▶ **YOUR OBJECTIVE**
Write the data below out exactly as it stands. Do not include the pictures.

Stored items

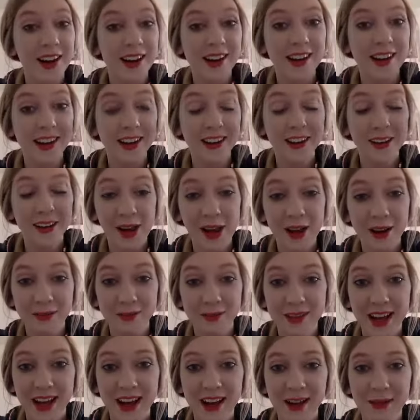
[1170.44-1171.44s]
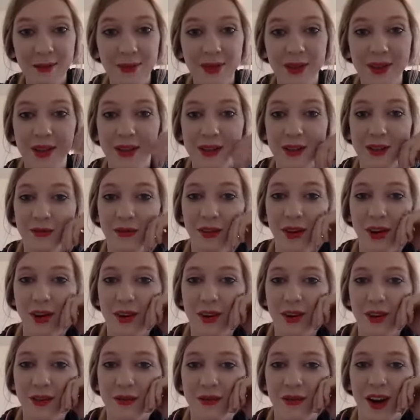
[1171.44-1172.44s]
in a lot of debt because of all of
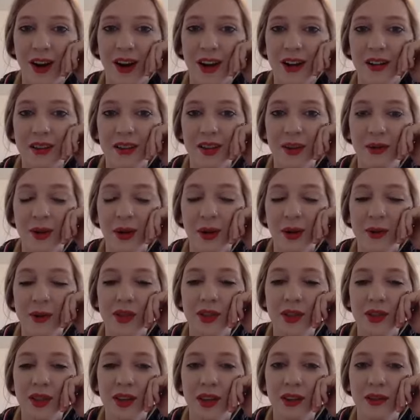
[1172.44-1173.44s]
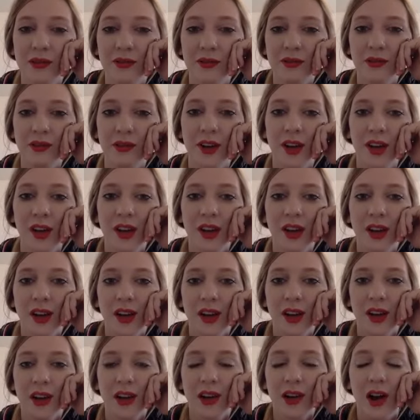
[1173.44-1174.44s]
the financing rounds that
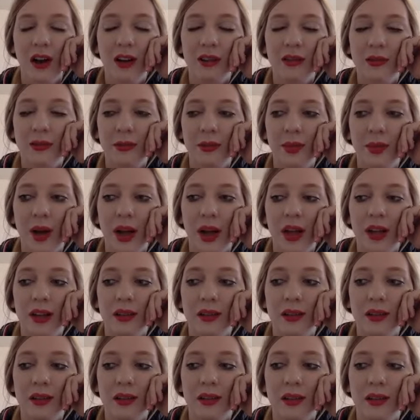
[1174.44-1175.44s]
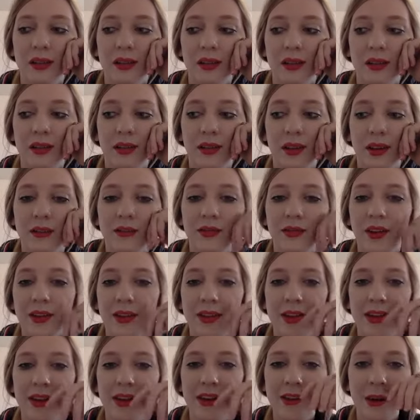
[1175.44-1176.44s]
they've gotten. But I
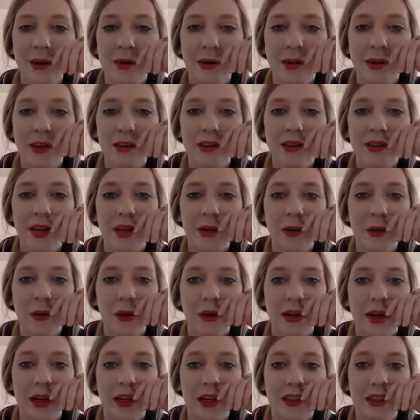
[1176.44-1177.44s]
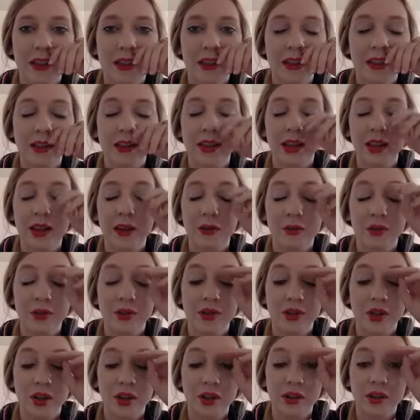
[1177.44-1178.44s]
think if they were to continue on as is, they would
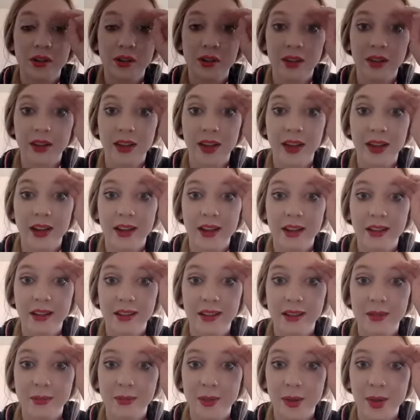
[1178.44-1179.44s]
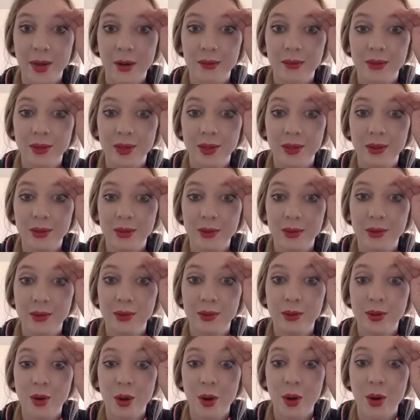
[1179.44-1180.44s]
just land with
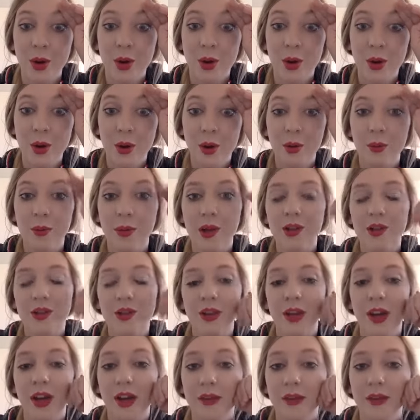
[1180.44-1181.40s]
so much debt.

▶ **TASK RESULT**
[1170.44-1171.44s]
[1171.44-1172.44s]
in a lot of debt because of all of
[1172.44-1173.44s]
[1173.44-1174.44s]
the financing rounds that
[1174.44-1175.44s]
[1175.44-1176.44s]
they've gotten. But I
[1176.44-1177.44s]
[1177.44-1178.44s]
think if they were to continue on as is, they would
[1178.44-1179.44s]
[1179.44-1180.44s]
just land with
[1180.44-1181.40s]
so much debt.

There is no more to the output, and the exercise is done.